Refactor benchmark workflow #52

andreab1997 · 2022-10-19T10:02:11Z

As @alecandido suggested, I am refactoring the workflow in order to download the files needed for benchmarks directly from the server (https://data.nnpdf.science/)

codecov-commenter · 2022-10-19T12:33:06Z

Codecov Report

Merging #52 (7ac0cbe) into main (4b1d511) will decrease coverage by 42.07%.
The diff coverage is 30.95%.

Additional details and impacted files

@@             Coverage Diff             @@
##             main      #52       +/-   ##
===========================================
- Coverage   88.51%   46.44%   -42.08%     
===========================================
  Files          16       17        +1     
  Lines         592      618       +26     
===========================================
- Hits          524      287      -237     
- Misses         68      331      +263

Flag	Coverage Δ
bench	`?`
unittests	`46.44% <30.95%> (-0.36%)`	⬇️

Flags with carried forward coverage won't be shown. Click here to find out more.

Impacted Files	Coverage Δ
src/pineko/check.py	`83.72% <0.00%> (-9.31%)`	⬇️
src/pineko/comparator.py	`18.18% <0.00%> (-72.73%)`	⬇️
src/pineko/ekompatibility.py	`21.42% <21.42%> (ø)`
src/pineko/evolve.py	`25.45% <25.00%> (-63.44%)`	⬇️
src/pineko/theory.py	`19.76% <25.00%> (-65.03%)`	⬇️
src/pineko/cli/check.py	`55.76% <50.00%> (-38.47%)`	⬇️
src/pineko/cli/convolute.py	`66.66% <50.00%> (-7.25%)`	⬇️
src/pineko/theory_card.py	`16.00% <0.00%> (-68.00%)`	⬇️
... and 7 more

andreab1997 · 2022-10-19T12:53:49Z

This should be ready but I believe we need to install wget on the container, right? @alecandido

felixhekhorn · 2022-10-19T12:56:22Z

as @alecandido said: please separate a script that you call in the workflow, but that one can run even with out (i.e. locally)

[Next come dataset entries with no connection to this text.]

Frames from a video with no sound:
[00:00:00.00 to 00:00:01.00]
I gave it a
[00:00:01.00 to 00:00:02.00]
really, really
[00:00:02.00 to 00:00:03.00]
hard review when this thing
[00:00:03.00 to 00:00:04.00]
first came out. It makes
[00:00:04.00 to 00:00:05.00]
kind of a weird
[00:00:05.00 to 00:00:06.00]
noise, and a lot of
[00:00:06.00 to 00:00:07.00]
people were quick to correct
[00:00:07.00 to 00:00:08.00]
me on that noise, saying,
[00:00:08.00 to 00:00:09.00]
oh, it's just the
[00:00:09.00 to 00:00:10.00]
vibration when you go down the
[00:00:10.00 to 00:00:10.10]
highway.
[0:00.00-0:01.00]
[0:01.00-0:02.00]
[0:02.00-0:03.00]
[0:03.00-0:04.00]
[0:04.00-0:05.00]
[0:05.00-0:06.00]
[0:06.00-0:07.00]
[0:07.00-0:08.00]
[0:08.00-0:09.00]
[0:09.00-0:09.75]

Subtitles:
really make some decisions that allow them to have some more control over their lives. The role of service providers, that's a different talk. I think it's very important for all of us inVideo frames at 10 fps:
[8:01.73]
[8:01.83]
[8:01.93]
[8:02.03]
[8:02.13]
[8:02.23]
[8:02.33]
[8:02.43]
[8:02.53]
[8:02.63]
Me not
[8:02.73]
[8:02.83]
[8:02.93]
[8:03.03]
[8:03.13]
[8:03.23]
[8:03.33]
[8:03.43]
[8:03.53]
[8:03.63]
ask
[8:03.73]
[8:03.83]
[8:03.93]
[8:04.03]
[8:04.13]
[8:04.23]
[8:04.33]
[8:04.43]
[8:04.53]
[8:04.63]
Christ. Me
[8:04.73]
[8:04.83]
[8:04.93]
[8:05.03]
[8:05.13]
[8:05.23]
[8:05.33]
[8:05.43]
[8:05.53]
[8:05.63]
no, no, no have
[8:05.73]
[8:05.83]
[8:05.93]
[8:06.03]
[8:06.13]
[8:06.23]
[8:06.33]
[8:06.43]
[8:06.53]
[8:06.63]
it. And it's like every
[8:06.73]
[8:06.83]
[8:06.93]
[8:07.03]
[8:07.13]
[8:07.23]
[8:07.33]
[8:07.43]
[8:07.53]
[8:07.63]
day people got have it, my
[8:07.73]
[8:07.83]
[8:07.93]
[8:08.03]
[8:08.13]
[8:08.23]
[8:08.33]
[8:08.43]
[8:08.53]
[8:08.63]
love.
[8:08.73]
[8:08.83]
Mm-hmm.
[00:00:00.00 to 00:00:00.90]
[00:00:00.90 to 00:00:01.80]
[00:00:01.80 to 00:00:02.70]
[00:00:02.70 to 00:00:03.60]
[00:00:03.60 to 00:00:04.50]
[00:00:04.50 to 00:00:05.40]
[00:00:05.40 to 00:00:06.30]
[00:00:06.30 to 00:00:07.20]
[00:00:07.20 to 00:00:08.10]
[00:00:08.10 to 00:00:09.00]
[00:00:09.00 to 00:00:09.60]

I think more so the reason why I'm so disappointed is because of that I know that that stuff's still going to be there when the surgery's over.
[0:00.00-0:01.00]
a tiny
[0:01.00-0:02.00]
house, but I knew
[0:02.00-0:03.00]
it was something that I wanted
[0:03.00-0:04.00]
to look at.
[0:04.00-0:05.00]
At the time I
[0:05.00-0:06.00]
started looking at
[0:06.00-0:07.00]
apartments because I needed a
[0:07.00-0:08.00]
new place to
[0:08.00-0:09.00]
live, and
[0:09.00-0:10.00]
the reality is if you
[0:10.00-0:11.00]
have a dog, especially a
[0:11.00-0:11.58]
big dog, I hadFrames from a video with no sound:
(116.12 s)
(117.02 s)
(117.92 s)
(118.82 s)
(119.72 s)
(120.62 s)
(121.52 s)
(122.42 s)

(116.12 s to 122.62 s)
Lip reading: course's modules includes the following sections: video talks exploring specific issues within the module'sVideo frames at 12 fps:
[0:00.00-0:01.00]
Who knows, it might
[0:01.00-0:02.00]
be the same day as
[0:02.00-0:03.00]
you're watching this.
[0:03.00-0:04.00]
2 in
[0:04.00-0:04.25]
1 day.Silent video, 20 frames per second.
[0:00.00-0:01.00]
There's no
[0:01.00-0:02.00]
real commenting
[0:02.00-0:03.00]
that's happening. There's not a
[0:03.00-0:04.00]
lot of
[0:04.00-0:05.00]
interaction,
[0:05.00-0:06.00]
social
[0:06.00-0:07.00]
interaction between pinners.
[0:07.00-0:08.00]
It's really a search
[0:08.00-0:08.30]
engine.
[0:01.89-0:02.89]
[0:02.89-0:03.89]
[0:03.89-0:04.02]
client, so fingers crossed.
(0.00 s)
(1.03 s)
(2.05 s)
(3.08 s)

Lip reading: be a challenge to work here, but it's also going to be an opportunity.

andreab1997 · 2022-10-20T08:48:54Z

As you can see, the tests after ebf6342 work. This is because I have just used apt-get install wget in the workflow (and of course this is not what we want). However, at least we know that the only thing that we miss is to install wget in the container.

alecandido · 2022-10-20T09:37:52Z

However, at least we know that the only thing that we miss is to install wget in the container.

Just to spread the knowledge about how containers are made:

you should go here https://github.com/N3PDF/workflows/blob/main/containers/bench-evol/Containerfile and add wget to the list of packages to be installed, in the second stage
you should follow the instructions here https://github.com/N3PDF/workflows/blob/main/containers/README.md to build and upload the new image

But don't do it, there is already curl installed, so replace wget by curl (curl main purpose is making HTTP requests, so it is not downloading files by default, but you can with a couple of options).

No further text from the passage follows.